"Until a structure is deposited in the PDB, it is merely trapped on our computer screen. But from that moment on, that protein belongs to the scientific community and society, and anyone from any corner of the planet can study it on their computer".
Fifty years ago, when a few visionaries decided to organise a database called the Worldwide Protein Data Bank (PDB) to make DNA, RNA and protein structures and their complexes available to everyone, I still didn’t know that I would end up dedicating my career to structural biology and to trying to understand the molecular machinery that keeps us alive and to showing how this machinery fails when we get sick.
I could never have imagined then that, years later in laboratories like mine, we’d be able to reveal 3D structures with a level of detail like that of these Smad proteins.
I have a clear recollection of the impact of first seeing a Nuclear Magnetic Resonance (NMR) experiment of a protein and I understood how, from those data, it was possible to determine the 3D shape what until then had only been a sequence of amino acids written in a laboratory notebook.
This happened in the early 1990s at the CNRS, in Gif-sur-Yvette (Paris). I was spending some time at an organic chemistry laboratory and I took a closer look at the data that two colleagues were collecting in a spectrometer next door. I was struck by seeing their data filling the magnet's screen while my beta-lactams took up only bits of the screen. It was clear that interpreting protein spectra required learning a new language that would allow me to read that complex data.
Two years later I went to EMBL as a postdoc, to Hartmut Oschkinat's lab, and I started to interpret NMR protein data and to calculate structures from them. I have to say that, since then, every time we manage to unravel one of those structures, it is a really special moment.
I also clearly recall the morning we deposited our first structure in the PDB and how Hartmut described his feelings about this achievement to me, Michael Nilges, and Mati Saraste. I think it is similar to when a wild animal raised in captivity is released.
Until the structures are deposited in the PDB, they are merely trapped on our computer screens. But from that moment on, that protein belongs to the scientific community and society, and anyone from any corner of the planet can study it in their computer. That information allows us to infer the effects of disease-associated mutations and to identify drug binding sites and determine which areas are flexible and even unfolded, and which ones take defined forms.
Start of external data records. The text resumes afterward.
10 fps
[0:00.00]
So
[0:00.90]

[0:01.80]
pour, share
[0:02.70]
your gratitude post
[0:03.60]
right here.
With the structure in hand, you can start designing new experiments to see how it associates with other proteins, how it reads DNA, how it is modified by phosphorylations, or a thousand other ideas that spring to mind only when you can see it.
Over the years, we have added crystallography to the arsenal of tools that allow us to study more complex systems and over the last two decades, together with Joan Massagué, this has allowed us to try to delve into the complexity of intracellular signalling, with all the detail of the structures.
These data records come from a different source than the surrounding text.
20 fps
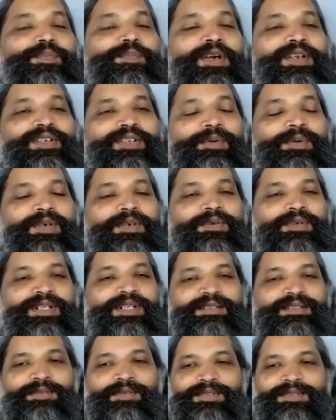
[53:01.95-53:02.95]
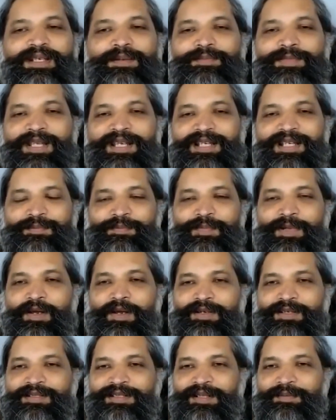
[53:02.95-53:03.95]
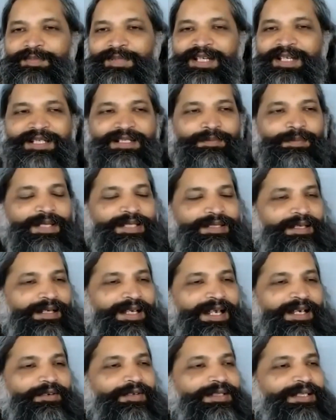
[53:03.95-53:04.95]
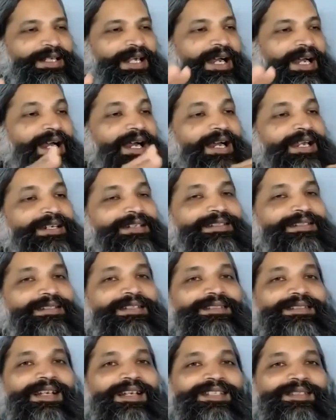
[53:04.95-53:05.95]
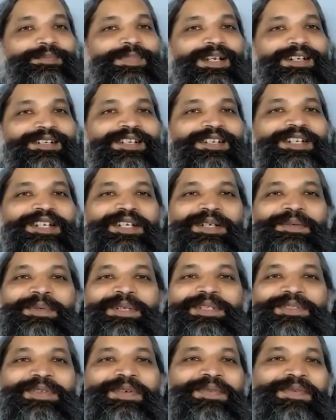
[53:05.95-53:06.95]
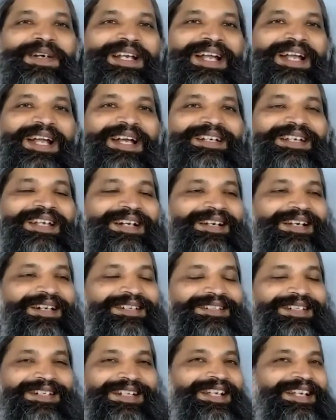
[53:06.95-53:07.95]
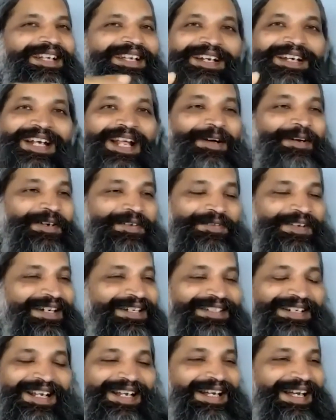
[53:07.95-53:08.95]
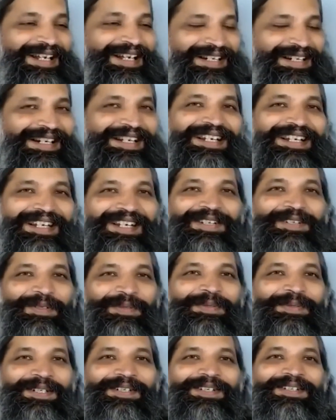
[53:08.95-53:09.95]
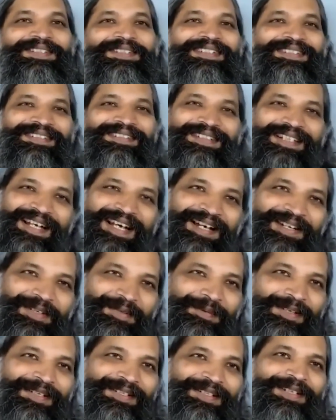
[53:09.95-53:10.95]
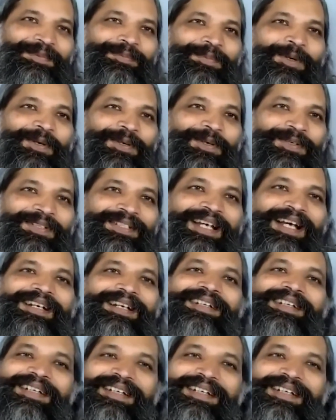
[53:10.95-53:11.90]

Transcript: point, you will notice, oh, something is blocked, something is missing. And you'll say, it is this aspect, which so far I had neglected. Now it feels like I really need to work on this. And you will turn more to that,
We are now all used to seeing images of biomolecular structures in the media. These images show us what viruses, the ribosome, some membrane proteins, the transcription machinery, and a thousand other examples are like. But we must not forget that all of this is possible thanks to the work and tenacity of thousands of laboratories dedicated to solving these structures and to storing and sharing that information.
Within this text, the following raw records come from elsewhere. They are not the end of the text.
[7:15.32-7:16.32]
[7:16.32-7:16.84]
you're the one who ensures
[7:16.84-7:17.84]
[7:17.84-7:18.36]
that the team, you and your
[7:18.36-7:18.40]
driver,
Making this information available to everyone means increasing access to knowledge and favouring its application, for example, through the design of drugs with fewer side effects, so that our society, which we all form a part of, can enjoy and benefit from this knowledge.
Thank you for the idea of creating this database and for these 50 years of dedication and effort! I have no doubt that in the next 50 years the PDB will surprise us even more.